Nas cerimônias religiosas, o primeiro espírito saudado é o Papa Leba, também conhecido como Papa Legbá, e é retratado como um velho fraco que se veste com roupas esfarrapadas, chapéu e usa uma bengala. Ele é considerado o protetor das estradas, das encruzilhadas e das casas. Suas cores são o preto e o vermelho.
Depois eles saúdam os Marassá, que são espíritos gêmeos.
Mas há muito outros Loas. No vodu haitiano, um Loa bastante evocado é a Mamãe Brigitte. Ela é associada à morte e ao submundo e retratada como um galo preto.
O Loa Baron Samedi é responsável pelos cemitérios e também pela ressurreição. Ele é o companheiro da Mamãe Brigitte.
O Loa Ogum veio da tradição iorubá e é um guerreiro, evocado para ajudar em questões que envolvem conflitos. As oferendas para esse Loa precisam ser animais macho e seus animais preferidos são galos e cães.
A Loa Oxum é conectada aos rios e às águas e, por estar relacionada à riqueza, as pessoas que recorrem a ela quem recorre à sua ajuda pode ser ajudado com abundância e generosidade. Oxum gosta de receber mel, abóbora e canela.
Mas como explicado anteriormente, a quantidade e diversidade de Loas pode variar de acordo com o templo ou “nação”.
A incorporação dos espíritos faz parte de todos os rituais. A pessoa que recebe o Loa é chamada de “cavalo”. Os voduístas acreditam que tudo o que ocorre durante a possessão não é lembrado pela pessoa incorporada.
Durante a incorporação, o cavalo assume o comportamento e as expressões do espírito possuidor. Por exemplo, a pessoa possuída por Zaka, que é o espírito da agricultura, se veste com roupas de camponês, chapéu de palha, cachimbo de barro e fala com sotaque rústico.
Percebe a semelhança entre o vodu e o candomblé?
De modo geral, como podemos ver, o voduísmo não é nenhuma religião tão diferente das que temos no Brasil.

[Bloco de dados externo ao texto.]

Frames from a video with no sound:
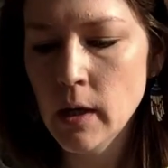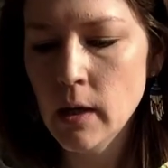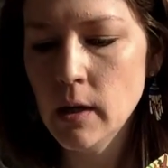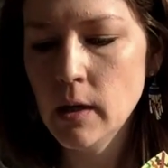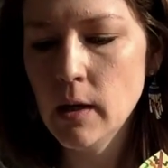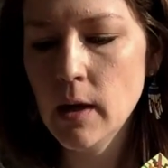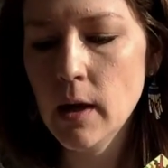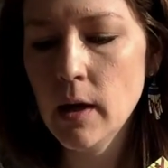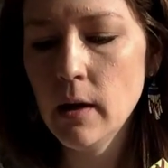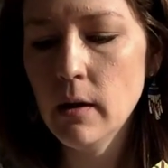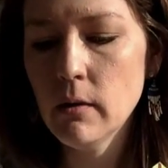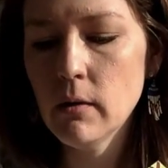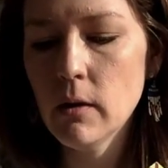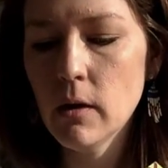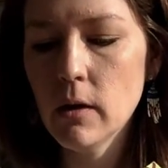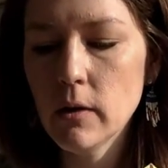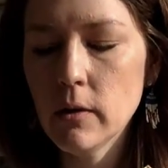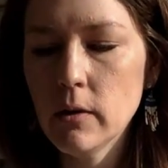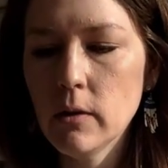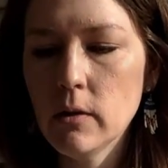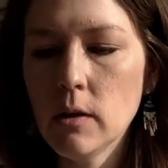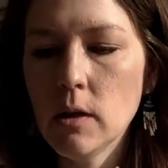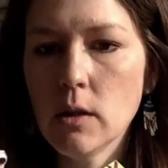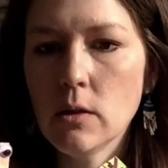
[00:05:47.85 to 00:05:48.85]
Now all
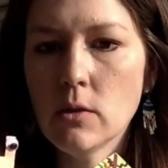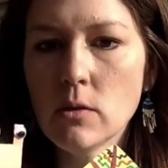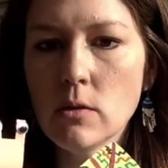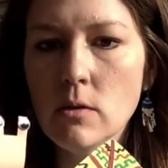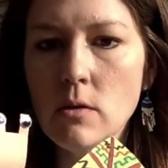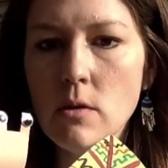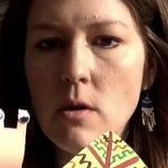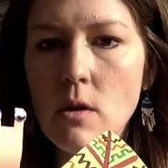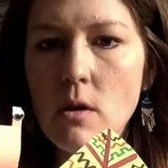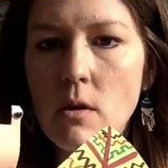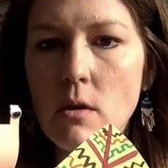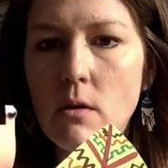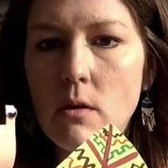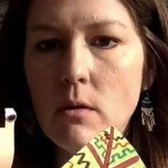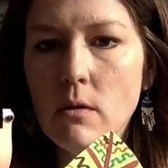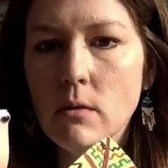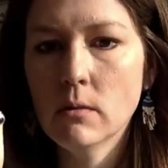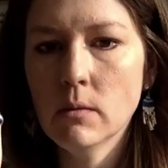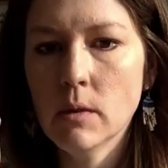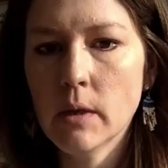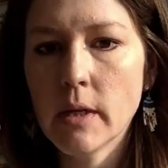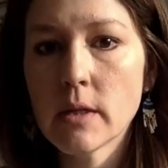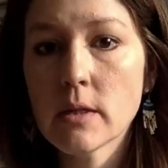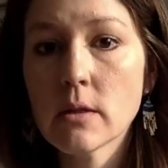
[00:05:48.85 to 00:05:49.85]
you need to do
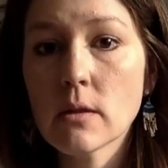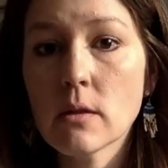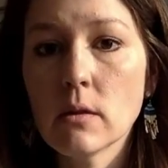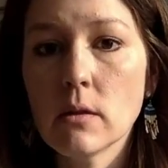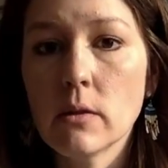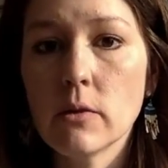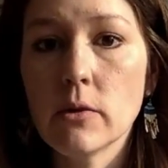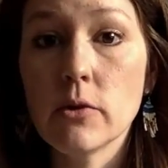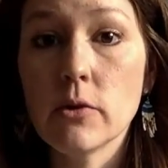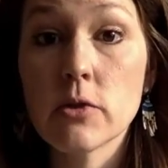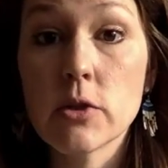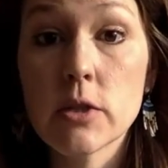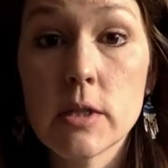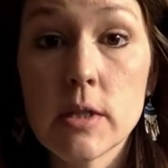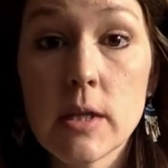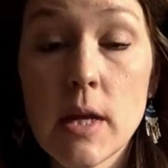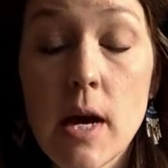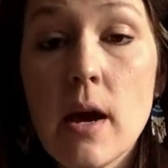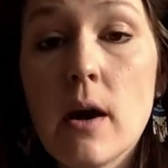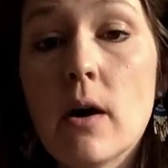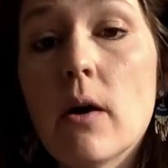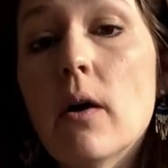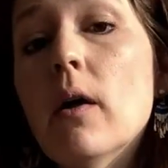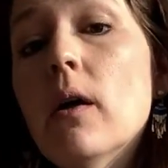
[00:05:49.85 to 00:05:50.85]
is glue your
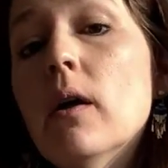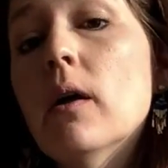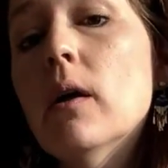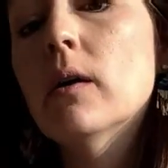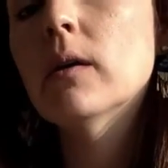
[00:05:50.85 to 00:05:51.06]
snailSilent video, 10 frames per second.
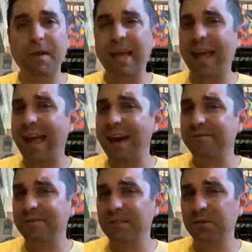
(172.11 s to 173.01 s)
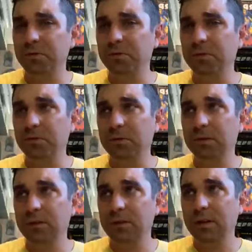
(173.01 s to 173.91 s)
but I have to
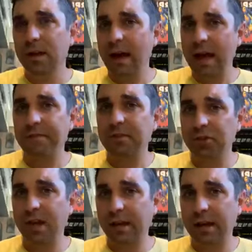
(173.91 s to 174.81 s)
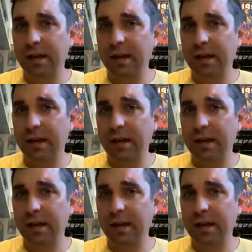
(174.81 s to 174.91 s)
check.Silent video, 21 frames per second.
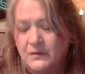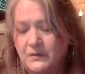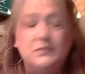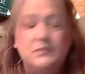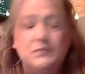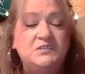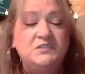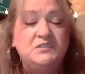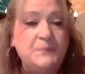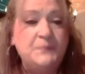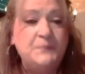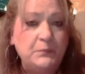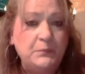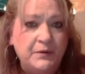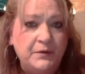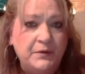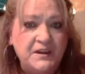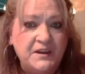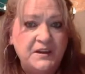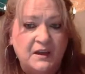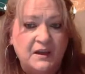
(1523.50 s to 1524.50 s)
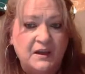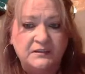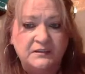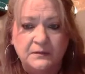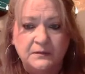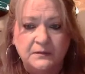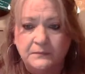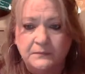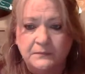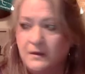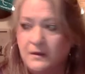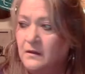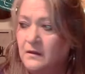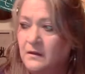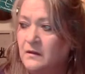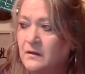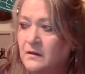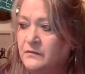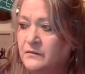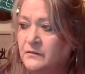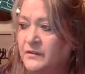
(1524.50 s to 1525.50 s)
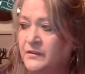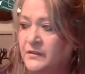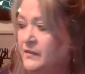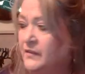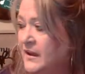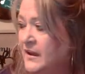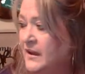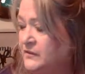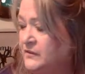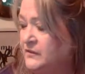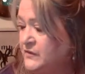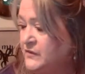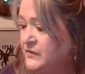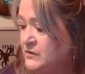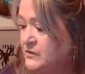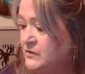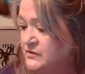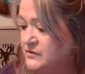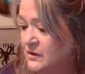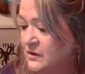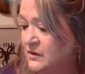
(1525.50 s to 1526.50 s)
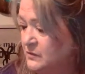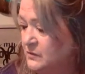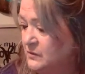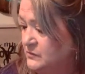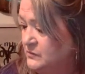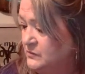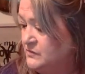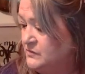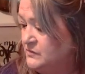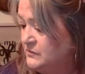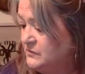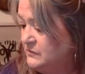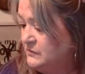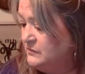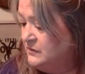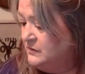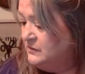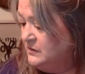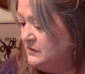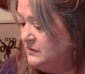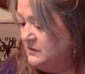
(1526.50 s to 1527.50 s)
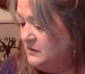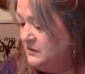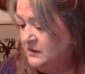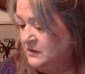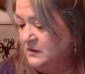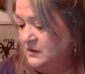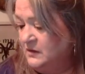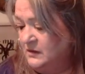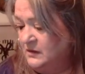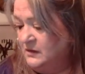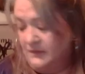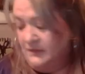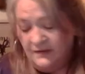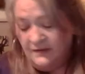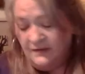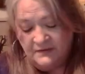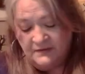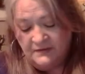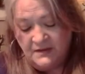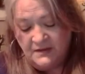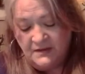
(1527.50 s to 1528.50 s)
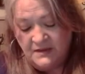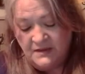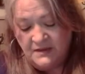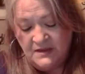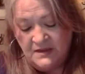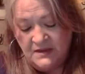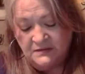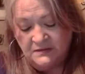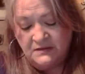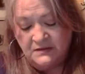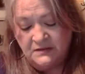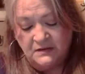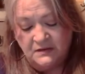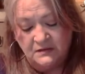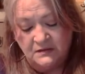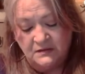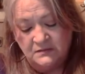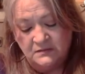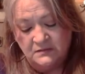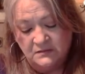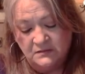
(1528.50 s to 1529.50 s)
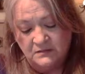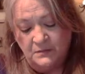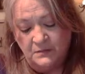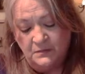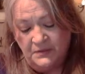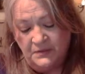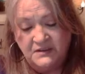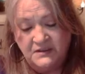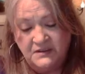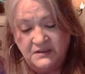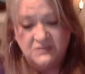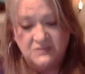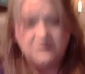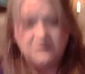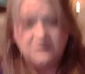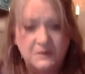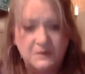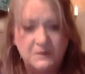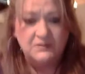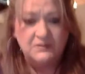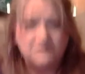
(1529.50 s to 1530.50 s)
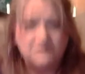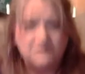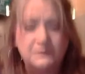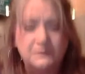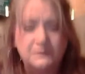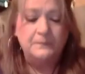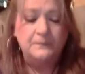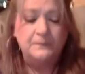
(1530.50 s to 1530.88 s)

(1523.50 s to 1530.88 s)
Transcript: She's been pretty awesome for the last few shows. I guess I can't uh, complain too much.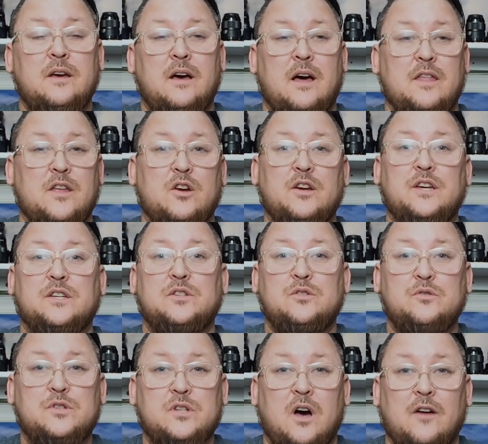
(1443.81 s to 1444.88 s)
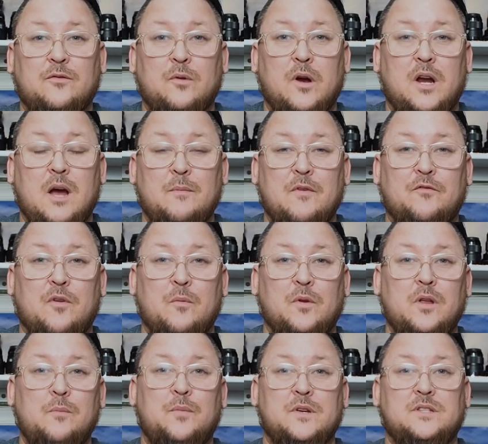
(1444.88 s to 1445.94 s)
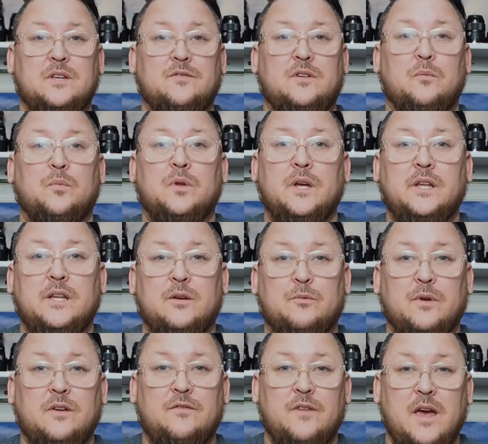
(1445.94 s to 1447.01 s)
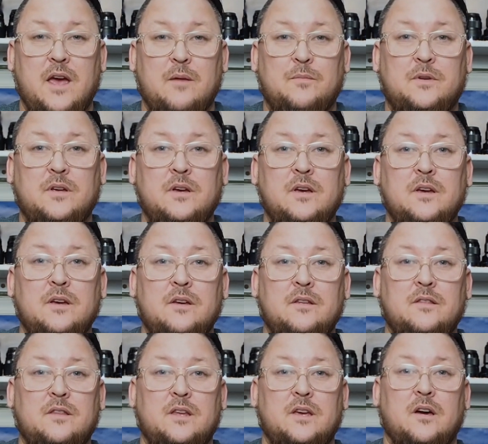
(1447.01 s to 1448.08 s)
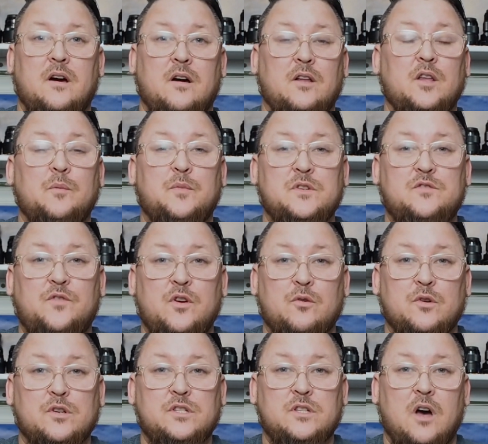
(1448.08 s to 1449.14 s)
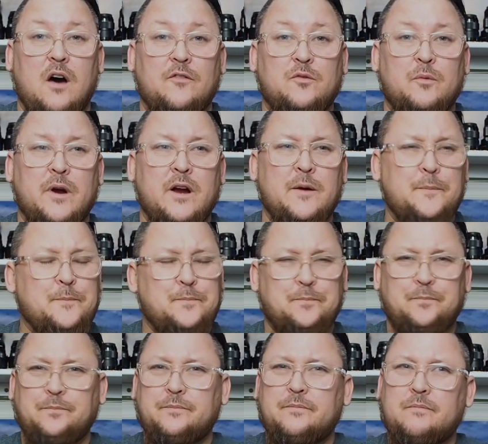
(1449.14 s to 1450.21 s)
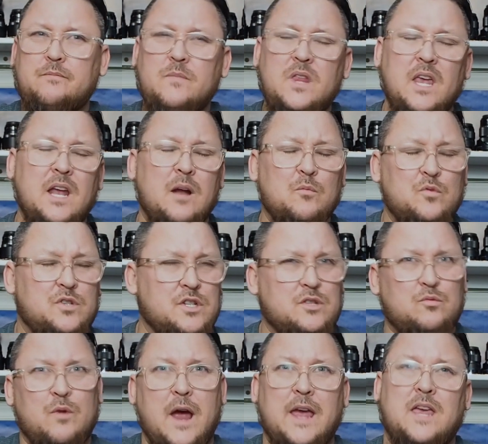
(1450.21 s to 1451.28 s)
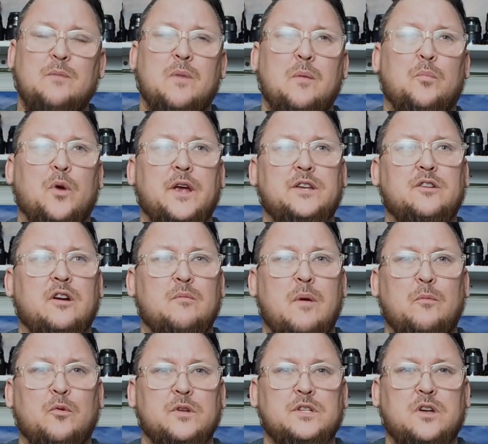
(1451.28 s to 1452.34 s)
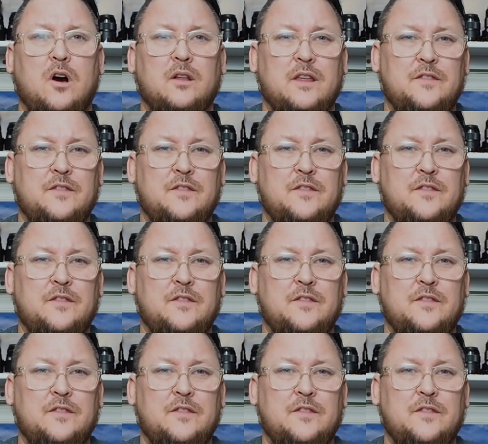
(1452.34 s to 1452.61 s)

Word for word: There is new software coming from Olympus. They've completely revamped the Olympus Viewer software, and I'm just racking my brain trying to remember what it's called.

Se a gente comparar o voduísmo com o candomblé, vamos perceber que as duas são religiões bem parecidas, tanto na origem, quanto na prática.
Quem disseminou a fama de seita macabra para o voduísmo foi o cinema de Hollywood, mas a religião é como qualquer outra, com pessoas boas e pessoas más.
Então, da próxima vez que você ver um boneco de vodu, lembre-se que ele pode ser apenas um amuleto para atrair a presença dos espíritos, talvez, visando a cura de uma pessoa querida, questões no trabalho, um prato de comida para o filho faminto e, claro, pode ser, também, a morte de um inimigo.